Dataset entries
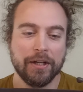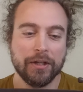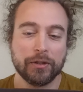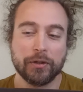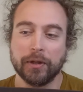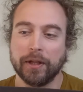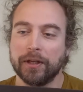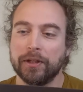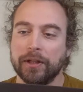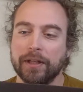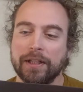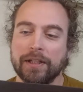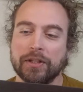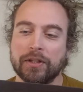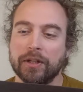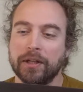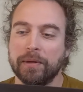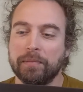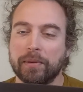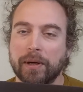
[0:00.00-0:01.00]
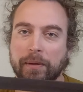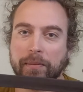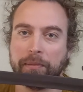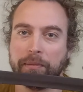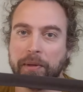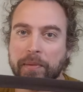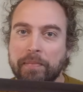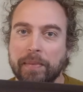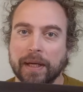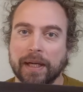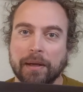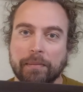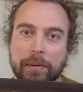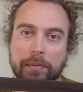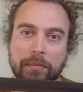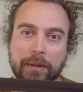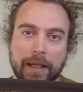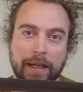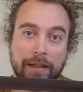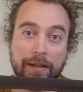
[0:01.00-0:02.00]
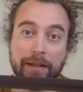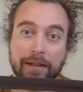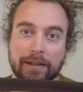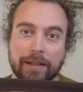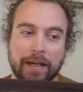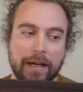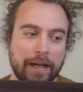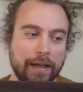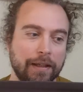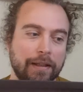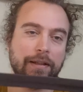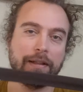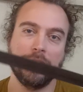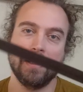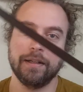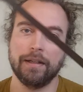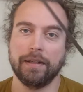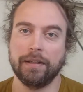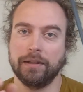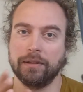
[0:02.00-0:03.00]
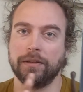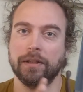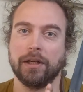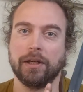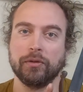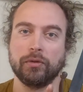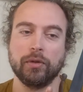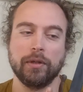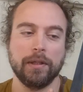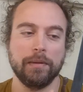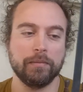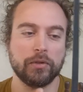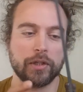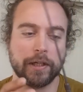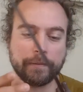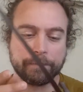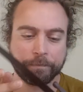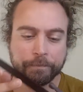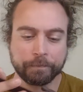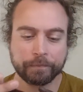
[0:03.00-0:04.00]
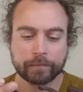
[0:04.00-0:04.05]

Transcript: so they could easily probably pick up a blade that they liked and hilt it onto Nimcha.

What the task asks: Images aside, return each entry above precisely as it stands.

Answer area:
[0:00.00-0:01.00]
[0:01.00-0:02.00]
[0:02.00-0:03.00]
[0:03.00-0:04.00]
[0:04.00-0:04.05]

Transcript: so they could easily probably pick up a blade that they liked and hilt it onto Nimcha.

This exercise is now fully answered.